L’attacco alla Germania

“Dobbiamo proteggere e costruire le nostre industrie siderurgiche e di alluminio ha detto – mostrando allo stesso tempo una grande flessibilità e cooperazione nei confronti di coloro che sono veri amici e ci trattano equamente sia sul commercio che sul piano militare”. Trump se la è presa soprattutto con la Germania, parlando di Paesi che si sono “approfittati” degli Stati Uniti: l’ha accusato la Germania di comportarsi male contribuendo molto meno rispetto agli Stati Uniti nel finanziamento della NATO (Il Giornale). “Abbiamo alcuni amici e alcuni nemici”, “si è tratto vantaggio in maniera incredibile nel corso degli anni su commercio e spese militari”. “Se si guarda alla NATO, dove la Germania paga l’un per cento e noi paghiamo il 4,2 per cento di un PIL molto più grande, il che non è giusto”. “Se guardiamo a commercio e spese militari, in una certa misura, vanno di pari passo”.

La reazione di Bruxelles

La deroga ai dazi, però, ha ribattuto Bruxelles, non può riguardare un solo Stato membro dell’Ue. “Se cercano di fare un’eccezione per uno dei nostri Stati membri, ciò significa fare un’eccezione per l’intera Ue”, ha detto il vice presidente della Commissione Ue, Jyrki Katainen, spiegando che la politica commerciale è una politica comunitaria (Il Fatto Quotidiano). L’Ue, ha spiegato Katainen, “ha contattato le autorità Usa nel corso degli ultimi giorni in modo intenso per convincerle a non provocare guasti maggiori alla loro economia e a quella mondiale”. Meno pessimista è Mario Draghi. “La ricaduta immediata delle misure Usa sul commercio non sarà poi così grande – ha detto il presidente della Bce – ma siano convinti che la disputa dovrebbe essere discussa e risolta in una contesto multilaterale”.

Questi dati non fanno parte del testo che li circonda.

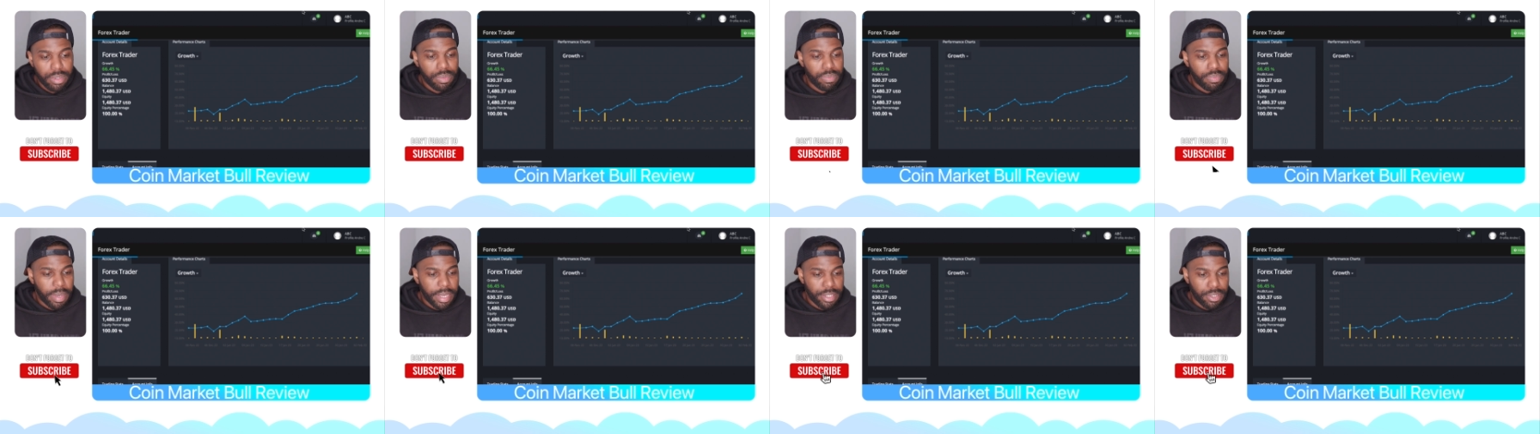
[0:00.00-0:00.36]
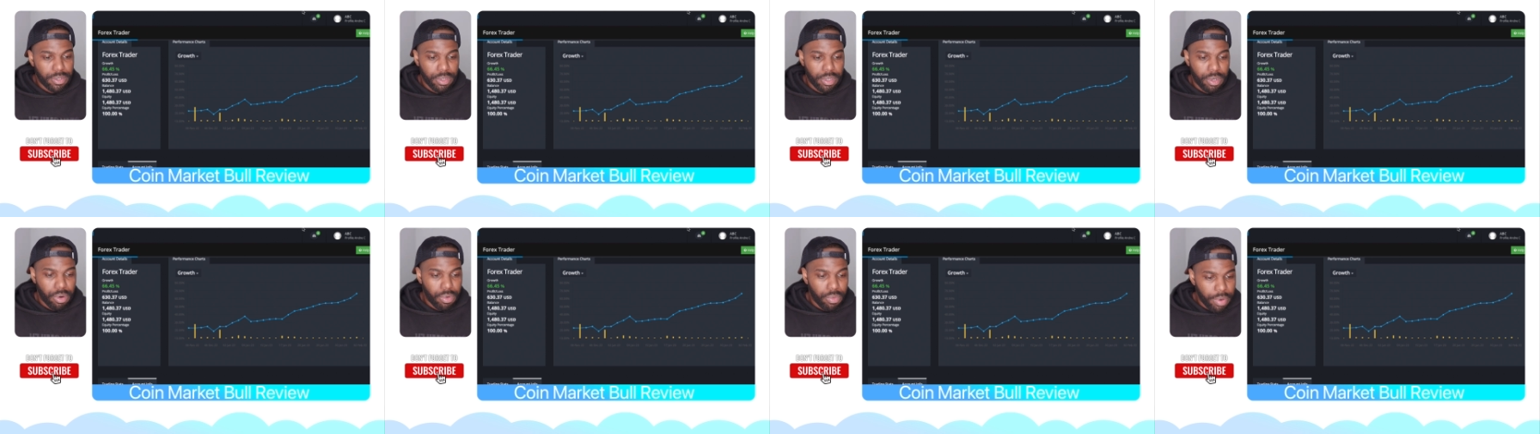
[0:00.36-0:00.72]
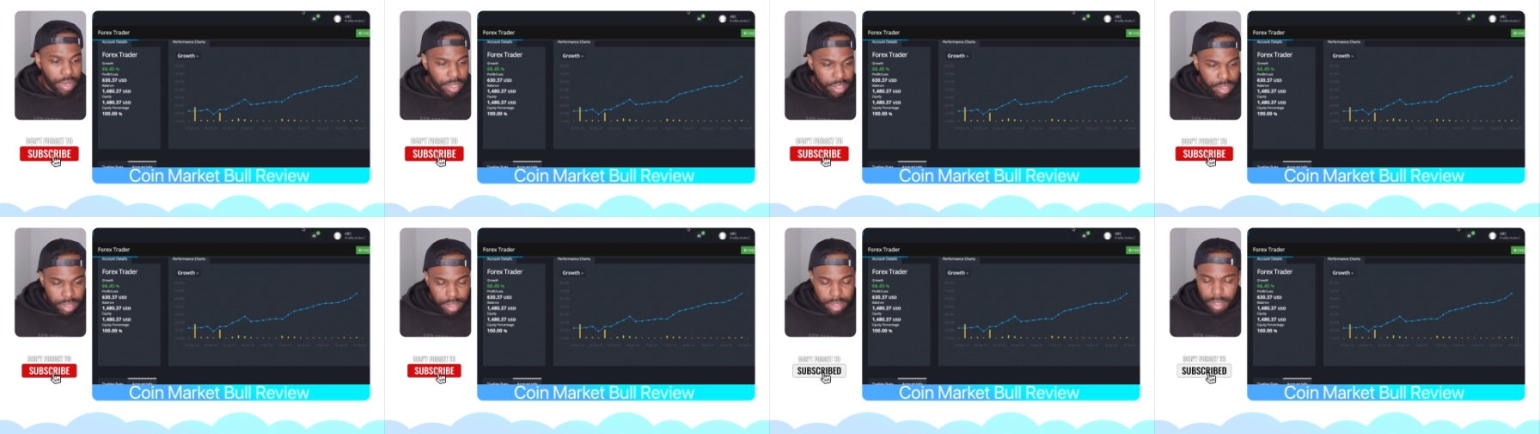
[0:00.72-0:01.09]
based on your
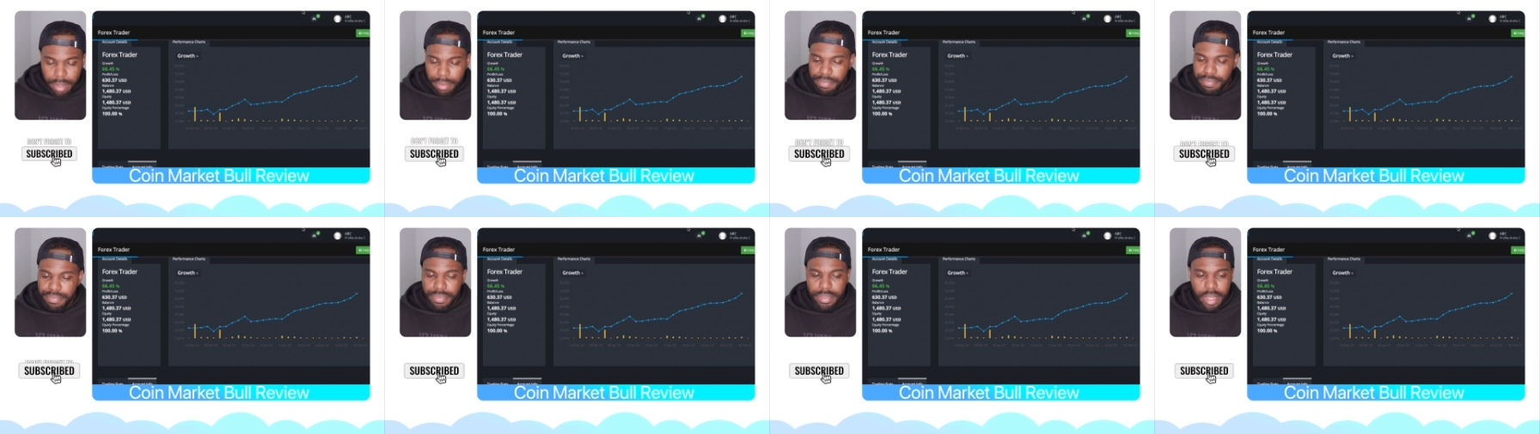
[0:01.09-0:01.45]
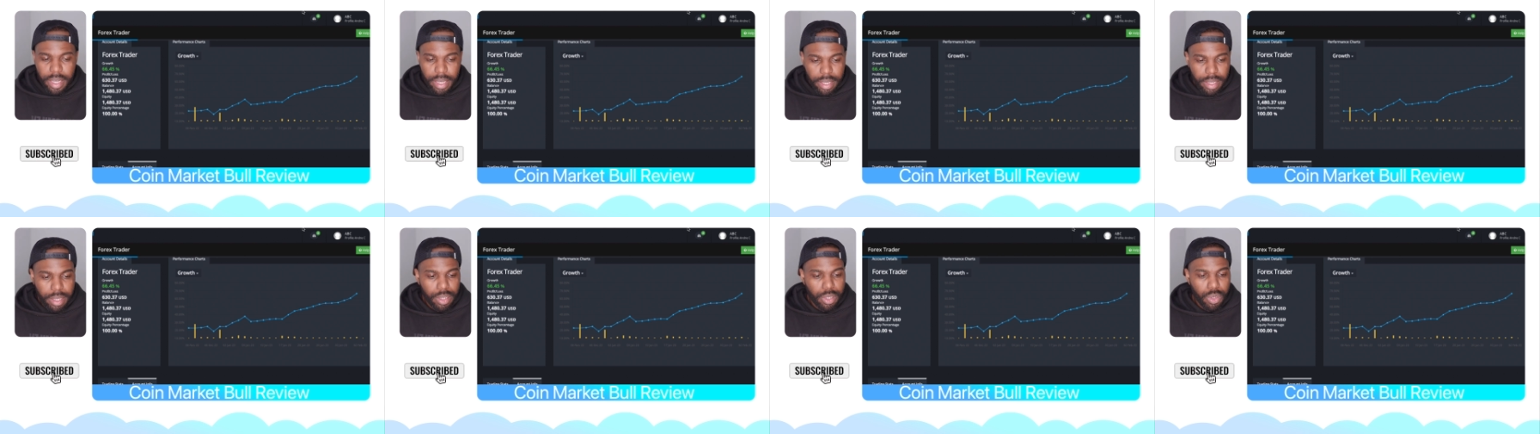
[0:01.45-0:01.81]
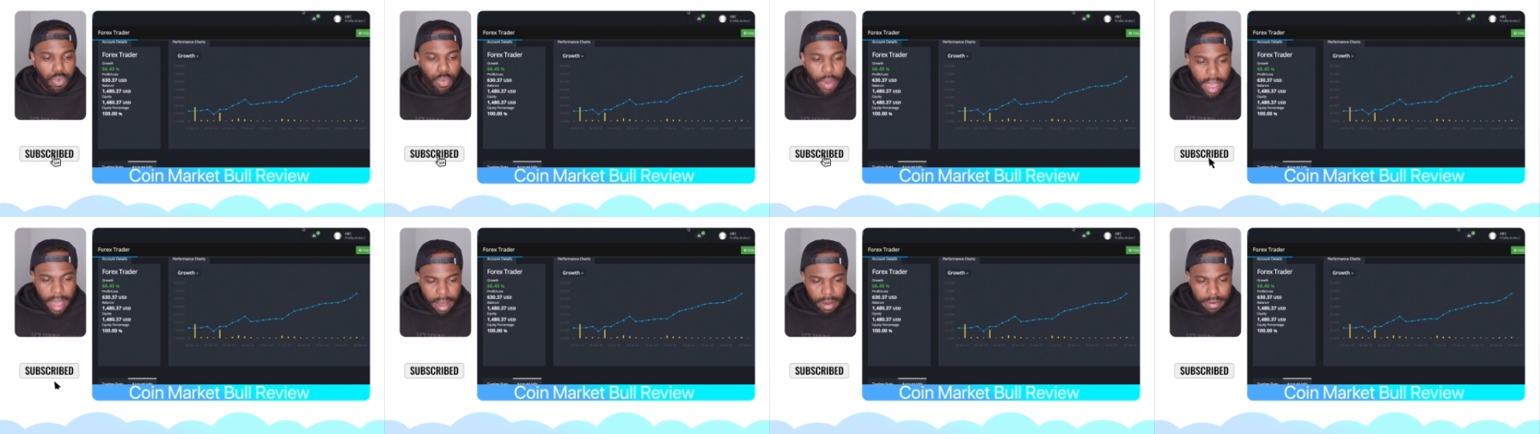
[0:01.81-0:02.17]
risk. Like,
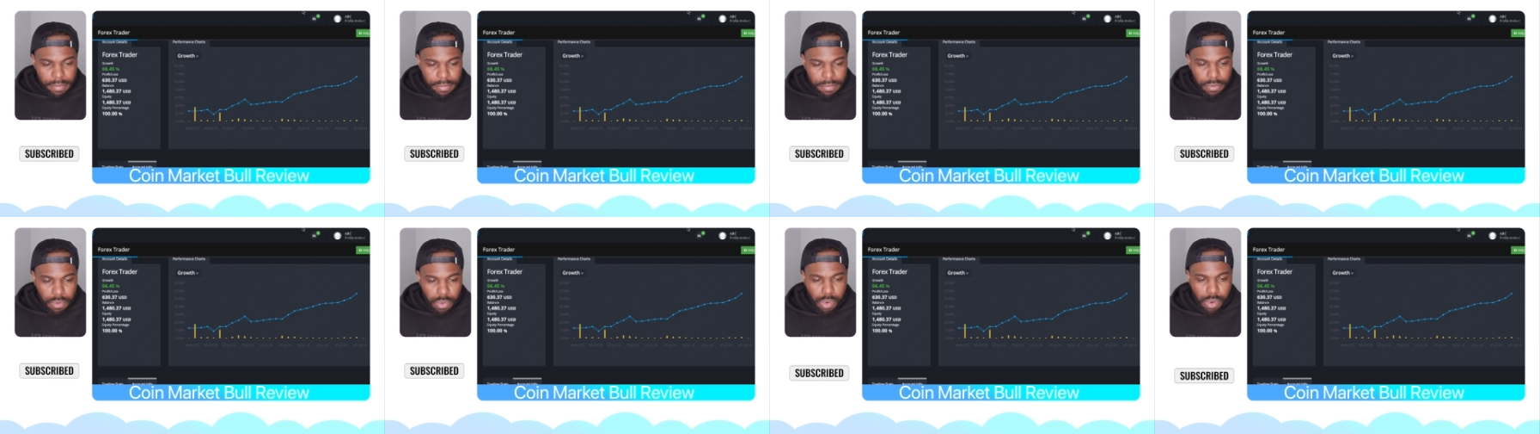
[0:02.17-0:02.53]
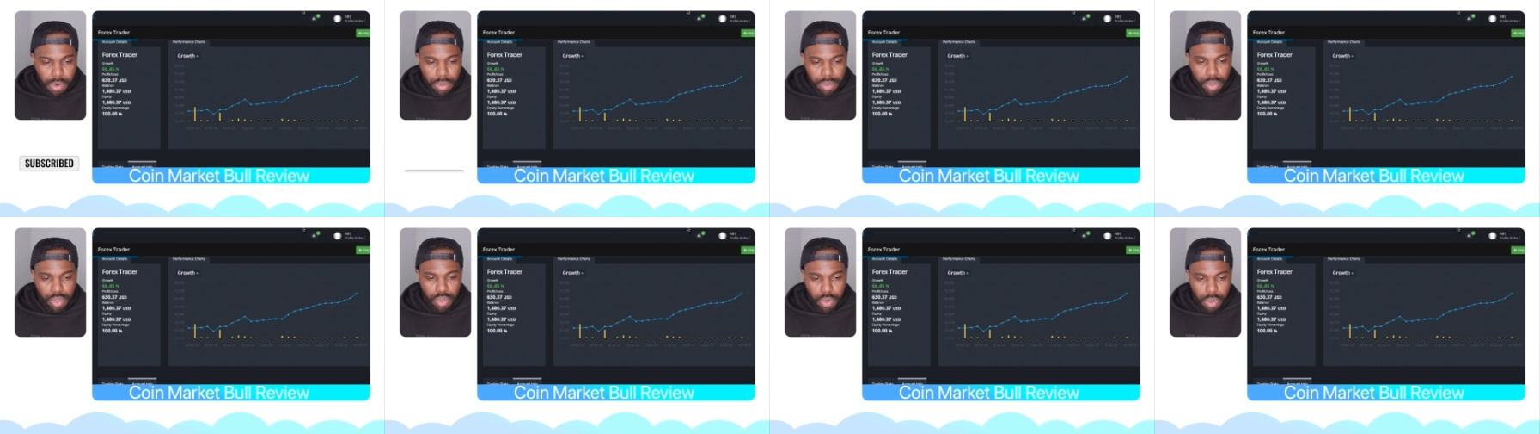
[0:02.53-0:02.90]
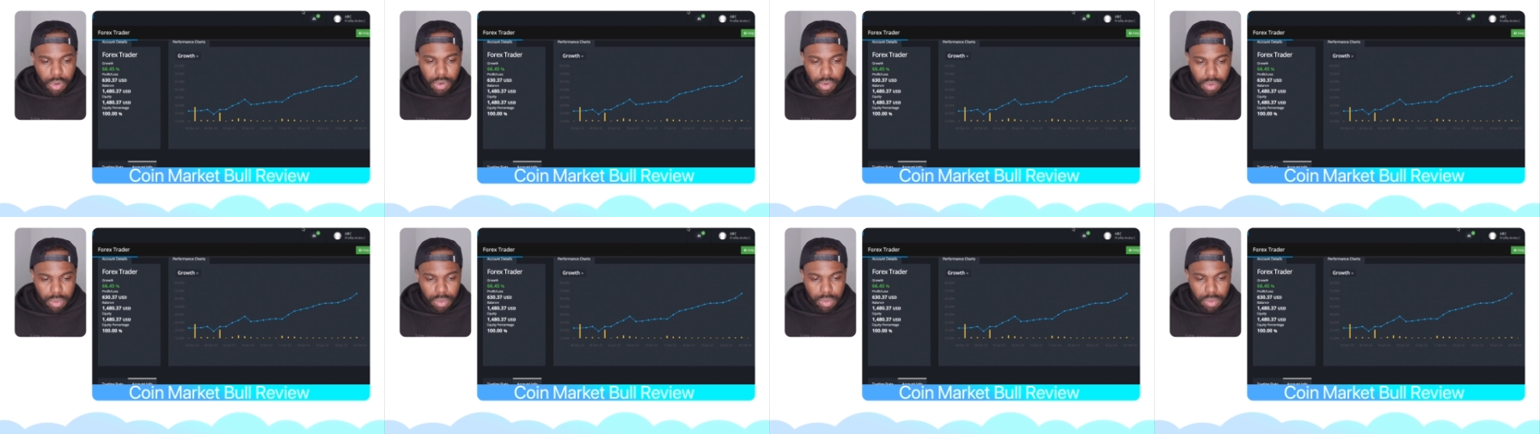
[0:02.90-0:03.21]
you have full control.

La Cina promette una risposta legittima e necessaria

Le “azioni unilaterali” sul commercio estero, ha sottolineato, sono “pericolose”. Pechino, dal canto suo, è pronta (RaiNews): la Cina non rimarrà a guardare in caso di una guerra commerciale e avverte gli Stati Uniti che produrrà una “risposta legittima e necessaria” se uno scenario di questo tipo si dovesse verificare. Le guerra commerciali “non sono mai la giusta soluzione”, soprattutto “in un mondo globalizzato”, ha detto il ministro degli Esteri di Pechino, Wang Yi, durante una conferenza stampa a margine dei lavori dell’Assemblea Nazionale del Popolo, il parlamento cinese. La Cina, ha spiegato Wang, vuole un “dialogo costruttivo” con gli Stati Uniti, quello di “una lunga marcia verso la modernizzazione e non ha la volontà o il bisogno di rimpiazzare l’America” nel suo ruolo a livello globale.